Microsoft attorney Richard Urowsky also faced his share of tough questions, but none seemed as pointed as the ones posed to Minear. And Urowsky may have scored a significant point with his contention that Netscape was never shut out of distributing its Web browser by Microsoft's bundling of Windows and Internet Explorer.

Urowsky illustrated that argument by claiming that 60 million people downloaded Netscape Navigator in 1998. Commenting on Urowsky's claim, Appeals Court Judge Stephen Williams said, "I took seriously the proposition that [the need to download Netscape's browser] was a big barrier. But 60 million [people] downloaded it."

But Microsoft did face skepticism over another contention that the restrictions it put on PC makers to prevent them from changing the Windows boot-up sequence and making other alterations to the operating system were protected by federal copyright law. "I don't think you can get reversal on this part of the case," Judge David Tatel told Urowsky.

Today's oral-arguments session revolved around two key issues: whether Microsoft illegally tied its browser to Windows and whether the company illegally maintained its desktop computing monopoly. The appeals court already ruled in favor of Microsoft on the browser issue in 1998, overturning an injunction issued by Jackson that prohibited the company from forcing PC makers to add Internet Explorer.

John Roberts, another DOJ attorney, said at today's hearing that there's nothing wrong with including the browser with Windows. But the government objects to Microsoft forcing PC vendors to include Internet Explorer on their machines, he added. "What we don't see the benefit of is forcing [users] to take those two products together," Roberts said.

But some of the Appeals Court judges questioned the legal foundations of the government's position, and Judge Raymond Randolph compared including a browser with Windows to equipping a car with air conditioning. The car would still work if the air conditioning was removed, but the benefits of having built-in cooling can't be denied, Randolph said.

Tomorrow, the appeals court plans to consider Jackson's proposed remedy as well as his conduct during the trial and public comments he has made since it ended last June. Jackson wrote in his breakup order that the goal of the ruling was to restore competition in the software industry. Without a breakup of the company, he said, Microsoft "may yet do to other markets what it has already done in the PC operating system and browser markets."
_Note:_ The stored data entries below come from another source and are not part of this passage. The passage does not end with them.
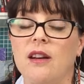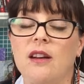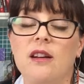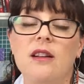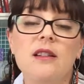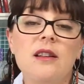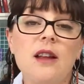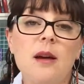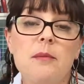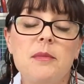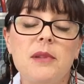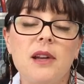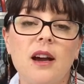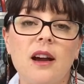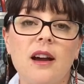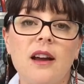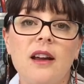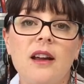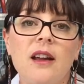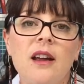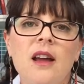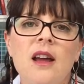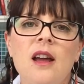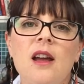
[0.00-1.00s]
an
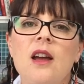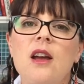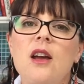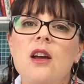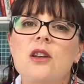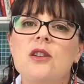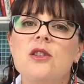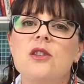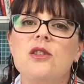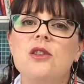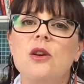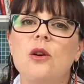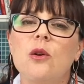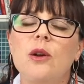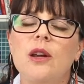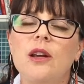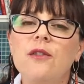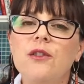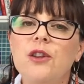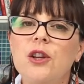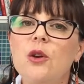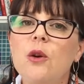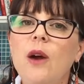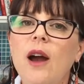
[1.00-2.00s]
alumni. So
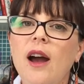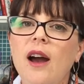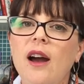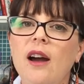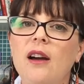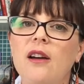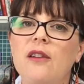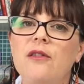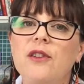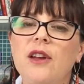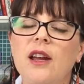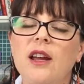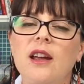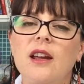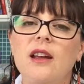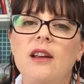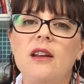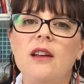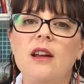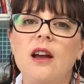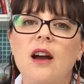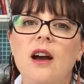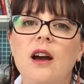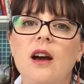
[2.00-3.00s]
if you have
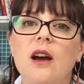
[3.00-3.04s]
a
Microsoft has steadfastly denied that it engaged in anticompetitive behavior, and the company charged as part of its appeal that Jackson "demonstrate[d] an animus toward Microsoft so strong that it inevitably infected his rulings" (see story).

But the DOJ and a group of state governments that are involved in the case urged the appeals court in their written filings to uphold Jackson's breakup order, arguing that Microsoft would still have the "incentive and ability" to engage in anticompetitive conduct if it isn't split in two (see story).